Des centaines de jeunes civils de tribus arabes ou parlant l’arabe, originaires des zones frontalières entre le Tchad, le Niger et la Libye sont enrôlés pour combattre au Yémen. Des recruteurs appartenant à des sociétés de sécurité basées aux Emirats Arabes Unis viennent à la rencontre des chefs de tribu de ces régions et promettent aux jeunes, pauvres et marginalisés, des salaires mensuels qui varient entre 900 et 3 000 dollars. Ils signent des contrats pour être agents de sécurité mais sont envoyés à la guerre à leur insu.
Le phénomène est étendu et touche même des Tchadiens résidant à Sebha, dans le sud libyen. Selon nos informations, des dizaines de jeunes Tchadiens ont été recrutés dans cette ville pour aller combattre au Yémen.
La coalition qui mène une guerre contre les Houthis au Yémen peine à trouver des soldats pour les combats terrestres. Le Soudan, seul pays à avoir envoyé des forces sur le terrain depuis 2015, est réticent à en renvoyer de nouvelles.
Des recruteurs, en accord tacite avec les autorités locales, sillonnent le Tchad, le Niger et le Sud libyen. Ils embauchent des jeunes, leur proposant des contrats civils de sécurité dans le Golfe pour sécuriser, disent-ils, la Mecque, des champs pétroliers ou encore des palais présidentiels.
« Ils te séduisent avec de l’argent »
Chérif Djako, un activiste tchadien basé à Paris, affirme que ces jeunes hommes sont, sans le savoir, enrôlés pour combattre. « Ils sont allés chercher des jeunes partout pour aller aux Emirats pour travailler comme membres de la sécurité civile mais, dès qu’ils sont arrivés aux Emirats, ils ont immédiatement été envoyés comme mercenaires pour faire la guerre contre les Yéménites », raconte t-il.

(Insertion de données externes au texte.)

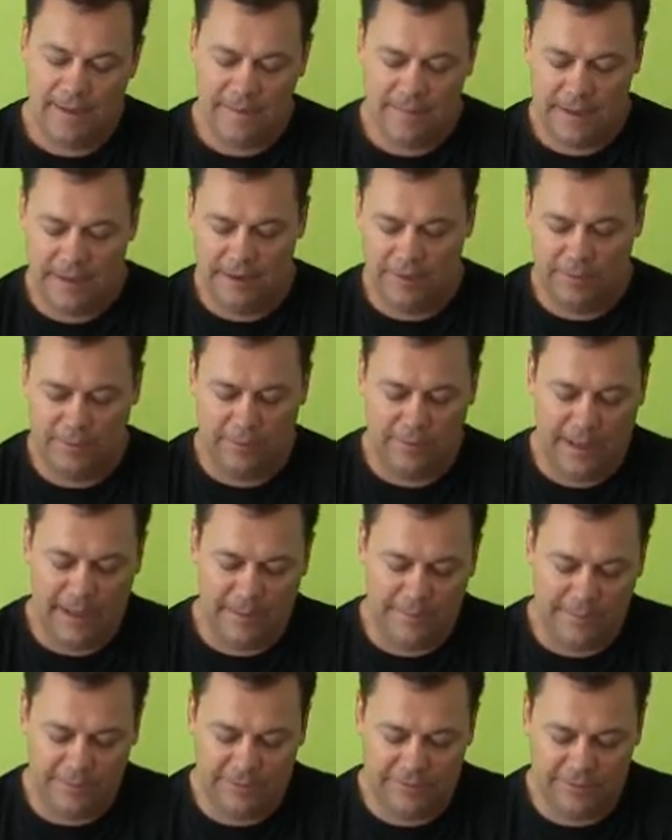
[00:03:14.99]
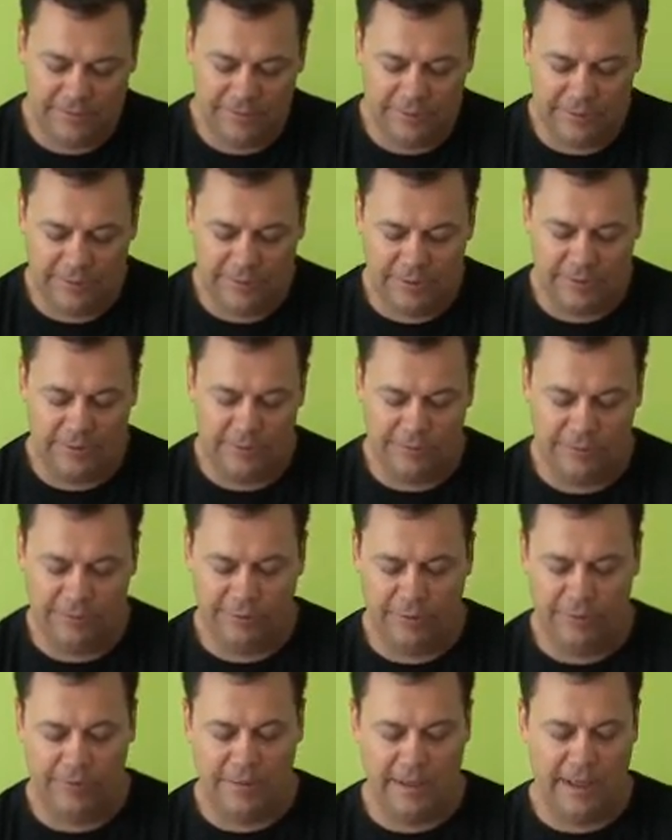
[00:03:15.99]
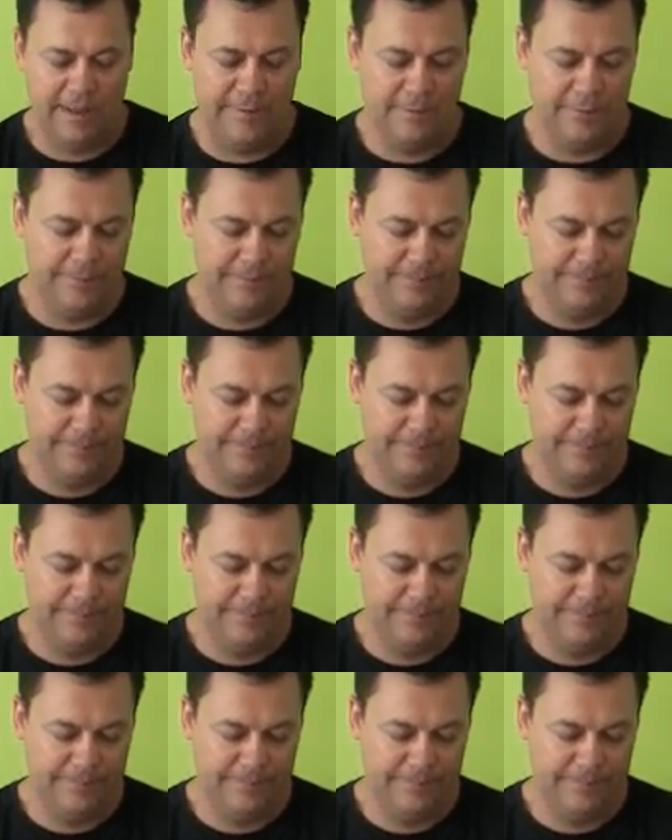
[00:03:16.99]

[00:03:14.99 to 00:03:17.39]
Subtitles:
It all happens through your throttle cable.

Selon plusieurs sources, ces mercenaires malgré eux sont choisis parce qu’ils ont le type arabe et parlent cette langue. Une fois sur place, ils sont habillés en treillis émirati et présentés au Yémen comme membres de cette armée après de courtes périodes d’entraînement.
Mohamad Zein Ibrahim est un militant de la société civile. Il mène une campagne sur les réseaux sociaux contre ces recrutements. « Ils te séduisent avec l’argent, explique-t-il. Ils ne te parlent pas directement d’un recrutement militaire, mais tu dois fuir ces gens-là. Sois sûr qu’ils vont t’envoyer directement au Yémen. Tu vas mourir au Yémen. Vous devez refuser cet argent. Éloignez-vous de ces gens ». Certains de ces jeunes, recrutés à la va-vite, rentrent aussitôt chez eux, sauvés par leur apparence, trop africaine.
« Campagne de dénigrement »
De son côté, le gouvernement tchadien a réagi aux informations de la presse arabe relayée par RFI faisant état de la présence de mercenaires tchadiens aux côtés des troupes de la coalition contre le terrorisme, présidée par l’Arabie saoudite.
« Le président du Tchad, Idriss Déby Itno, a effectivement pris part à la cérémonie marquant la fin de la maoeuvre militaire aux côtés de ses pairs chefs d’Etat africains et d’Asie, a déclaré le porte-parole du ministère des Affaires étrangères, Ahmad Makaïla. Il n’a en aucune manière signé un quelconque accord avec qui que ce soit. Les 44 soldats ayant participé à cette manoeuvre militaire sont tous de retour au Tchad aussitôt l’exercice terminé. Une vidéo montrant des soldats répétant en vue de leur participation au défilé du 15 avril est utilisée à dessein comme une preuve pour étayer cette accusation mensongère ».
« Le Tchad est un pays de droit et ne saurait s’engager sur des bases obscures et illégales, a-t-il encore martelé. Le ministère des Affaires étrangères regrette et dénonce vivement le relais et l’amplification faite à cette grotesque accusation qui a tout l’air d’une campagne de dénigrement ».